Every year I pull out my trusty Wish/Want/Will coaching exercise. If you’re not familiar with it, it looks like this:
There are commitments and requests we make to ourself and the Universe (Wish List), the plans we put into place to work toward achieving those wishes (Want List), and the sacrifices we are willing to make to ensure our success (Will List). While, traditionally, I make my list of wishes just before the New Year, anytime is a great time to gain clarity and direction.
At its core, the Wish/Want/Will exercise is about getting in touch with what we want to accomplish versus what we say we want to accomplish. So, it benefits from being really specific.
It’s also about acknowledging incremental progress on the way to our respective destinations. That’s something that we all fail to do more often than not. Giving myself credit for keeping my promises to myself, even when the effort isn’t the best, is still credit.

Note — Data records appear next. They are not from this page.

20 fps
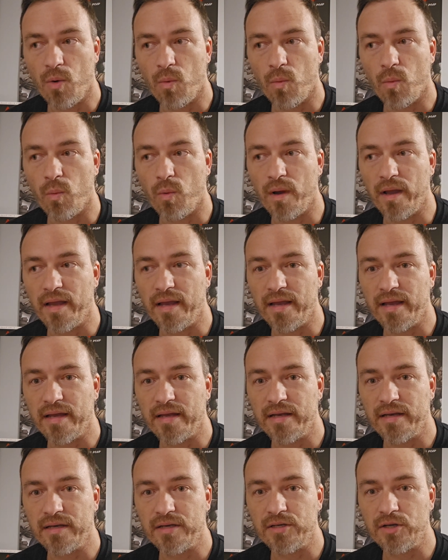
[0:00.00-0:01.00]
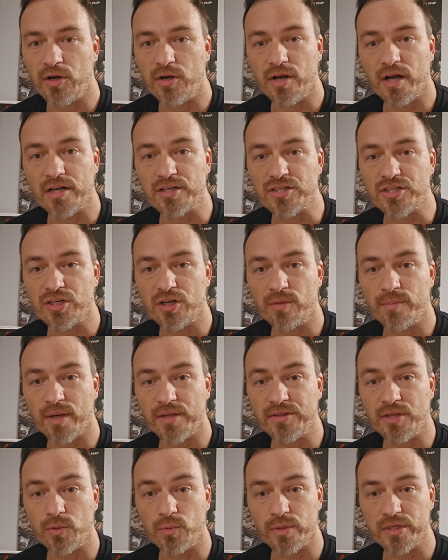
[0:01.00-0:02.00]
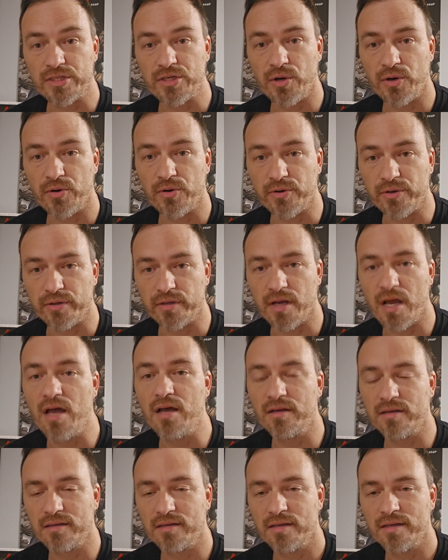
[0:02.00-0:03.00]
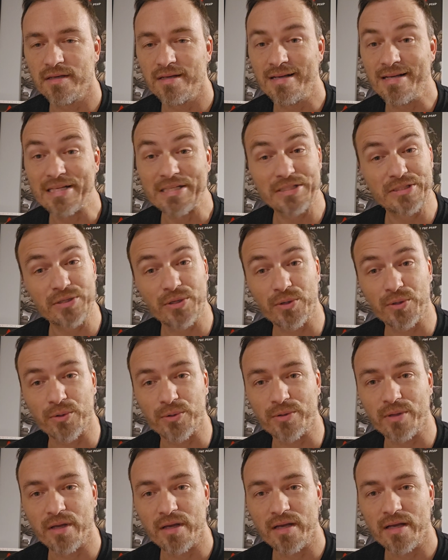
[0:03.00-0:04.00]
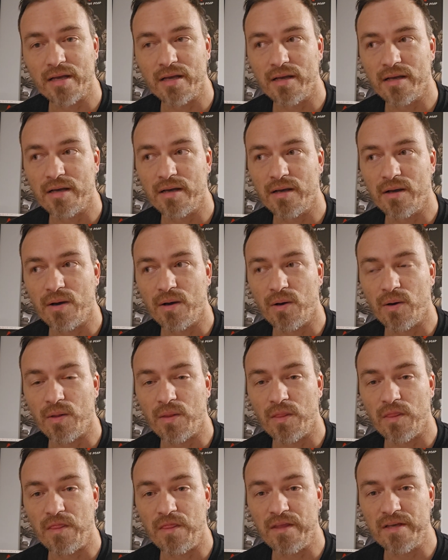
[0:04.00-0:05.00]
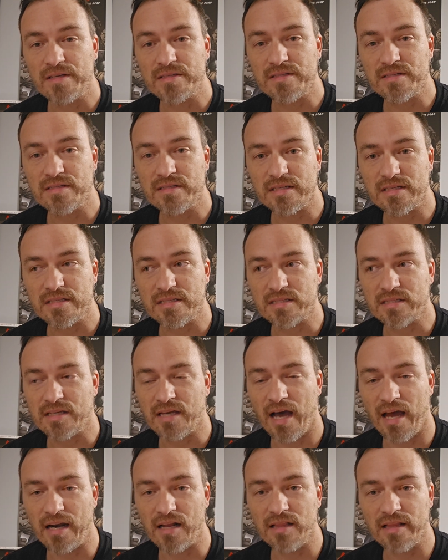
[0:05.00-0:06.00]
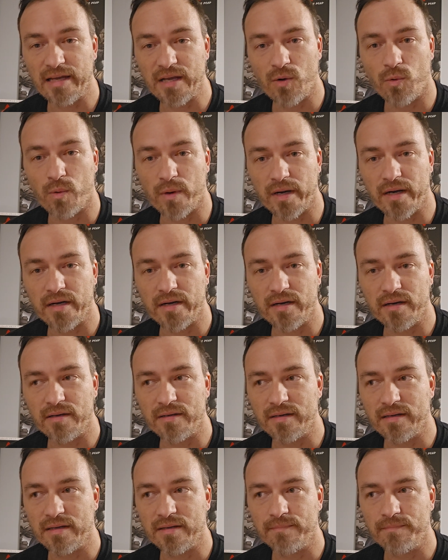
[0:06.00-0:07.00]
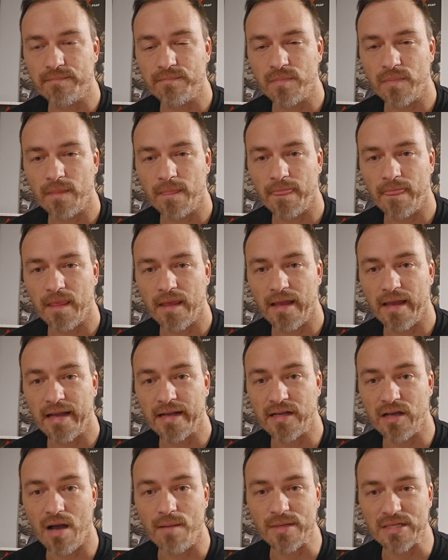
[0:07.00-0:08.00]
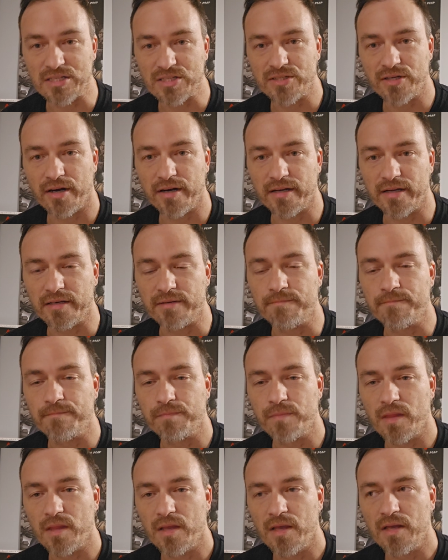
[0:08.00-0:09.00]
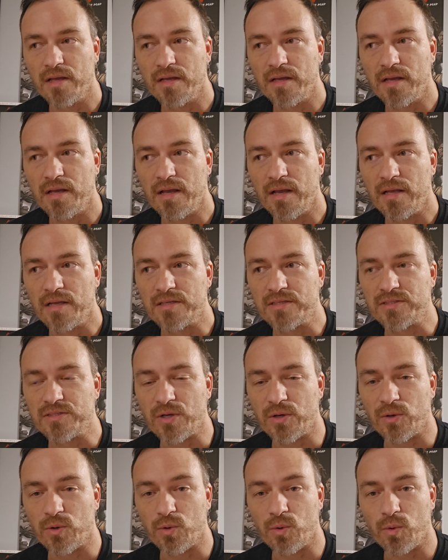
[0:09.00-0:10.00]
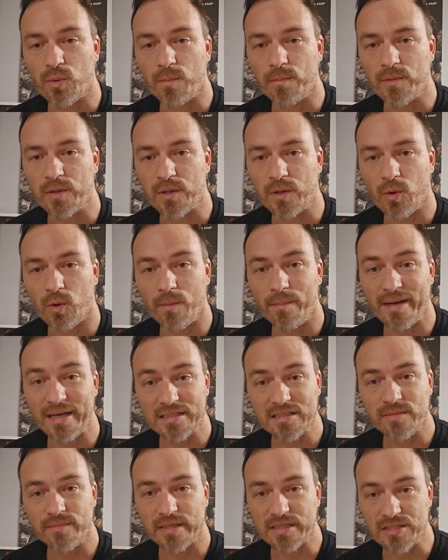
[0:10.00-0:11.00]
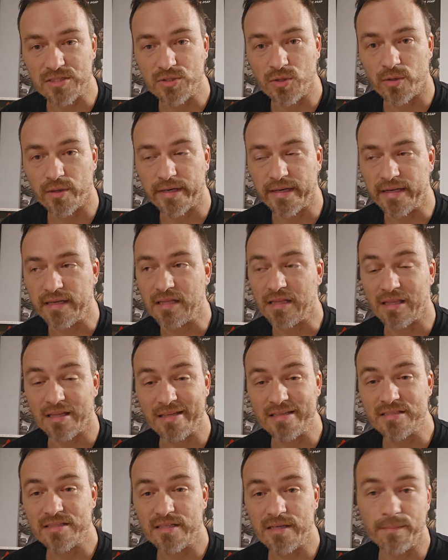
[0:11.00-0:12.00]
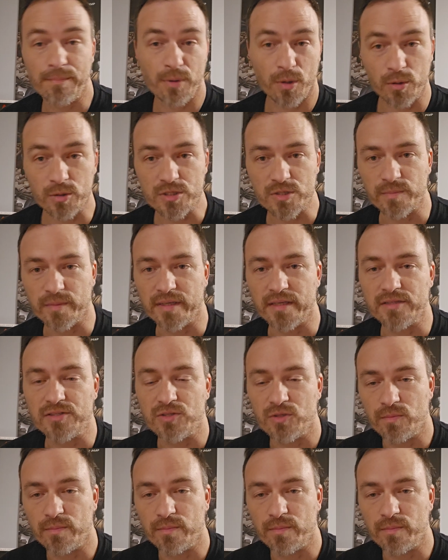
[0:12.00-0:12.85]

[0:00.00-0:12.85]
when you're not sure about the return. So this is kind of like where it got me started. So going back to my story, Lindsay approached me to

I was thinking about my Wish/Want/Will list for 2025 this morning because I happened upon a notebook that I used for my Wish/Want/Will list for 2019. That was the year just before the COVID shutdown, and my list included a lot of travel. I was delighted when I realized I could check off five different trips that I’ve since taken, along with a whole bunch of experiences and accomplishments.
It was a lovely morning of acknowledging blessings, progress, and experiences I cherish.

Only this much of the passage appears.